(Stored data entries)
────────────────────
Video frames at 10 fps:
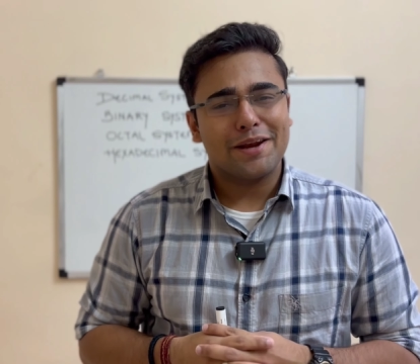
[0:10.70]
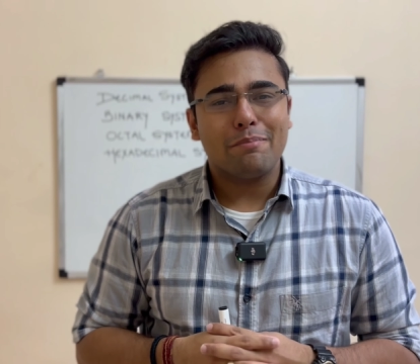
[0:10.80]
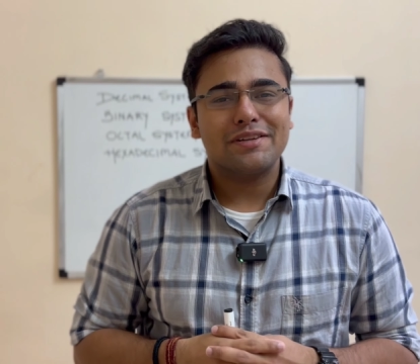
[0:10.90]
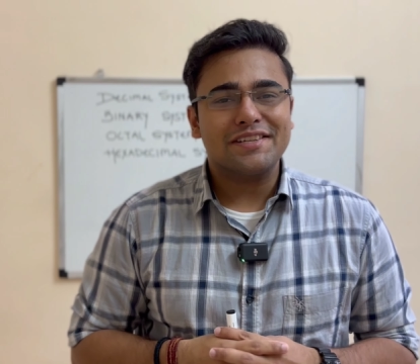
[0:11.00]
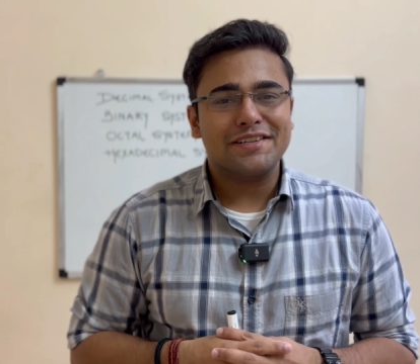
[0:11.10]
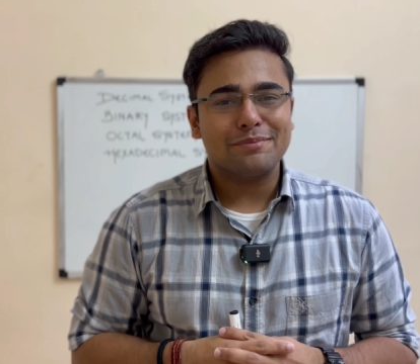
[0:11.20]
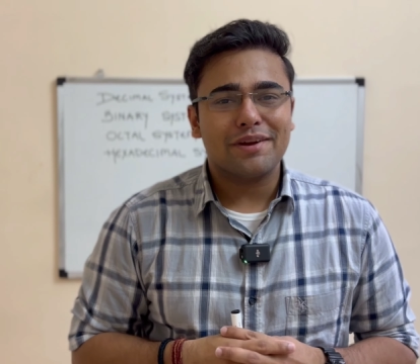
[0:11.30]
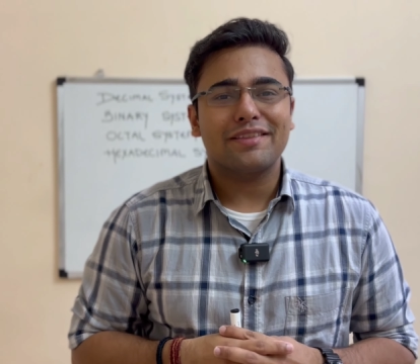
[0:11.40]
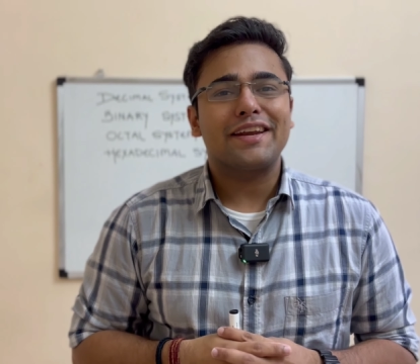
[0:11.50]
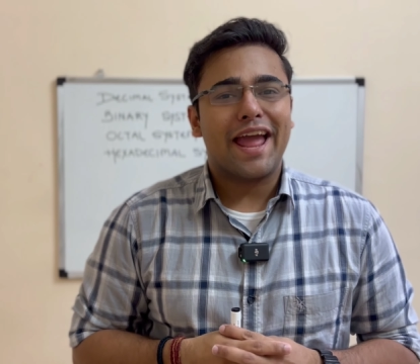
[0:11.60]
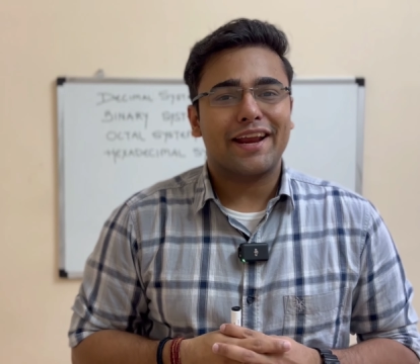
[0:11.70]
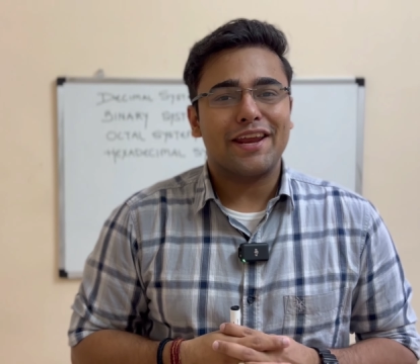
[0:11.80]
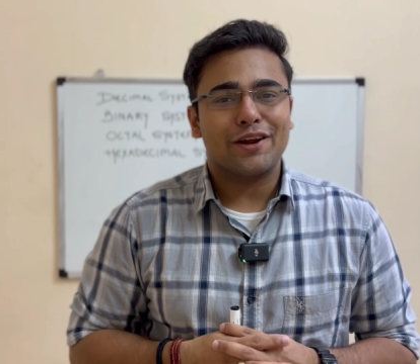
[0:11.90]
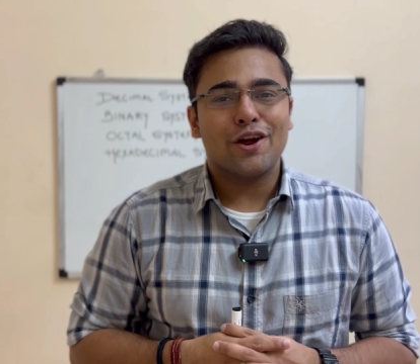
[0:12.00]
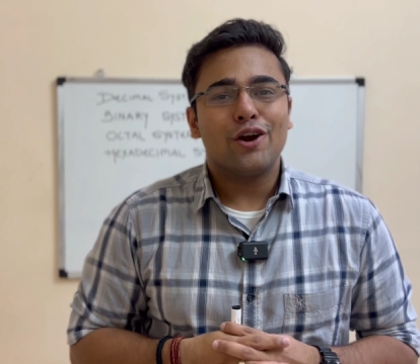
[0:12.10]
Number systems are the
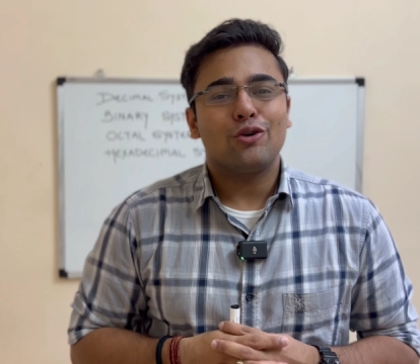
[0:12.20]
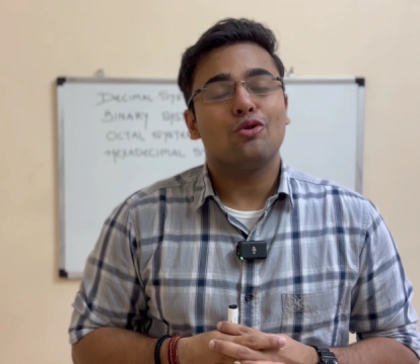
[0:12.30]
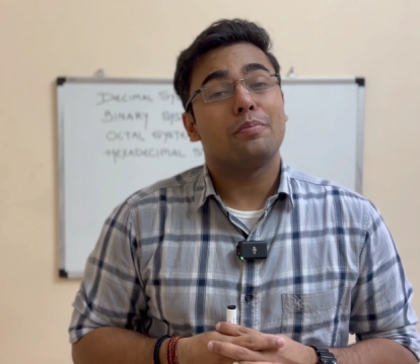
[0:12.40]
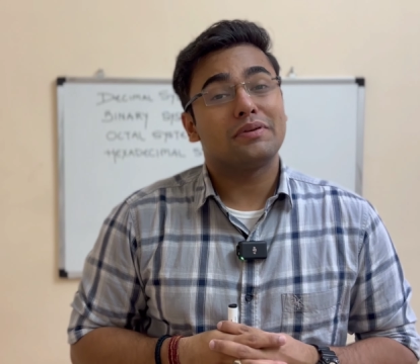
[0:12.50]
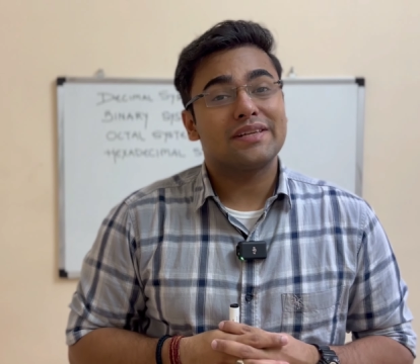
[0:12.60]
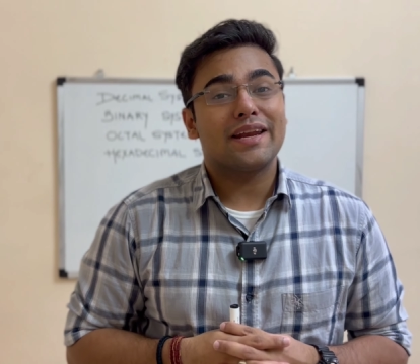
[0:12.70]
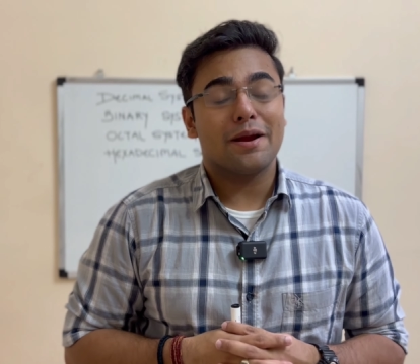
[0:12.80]
technique to represent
────────────────────
Work request
After dropping every picture, transcribe each entry exactly.

Result below
Video frames at 10 fps:
[0:10.70]
[0:10.80]
[0:10.90]
[0:11.00]
[0:11.10]
[0:11.20]
[0:11.30]
[0:11.40]
[0:11.50]
[0:11.60]
[0:11.70]
[0:11.80]
[0:11.90]
[0:12.00]
[0:12.10]
Number systems are the
[0:12.20]
[0:12.30]
[0:12.40]
[0:12.50]
[0:12.60]
[0:12.70]
[0:12.80]
technique to represent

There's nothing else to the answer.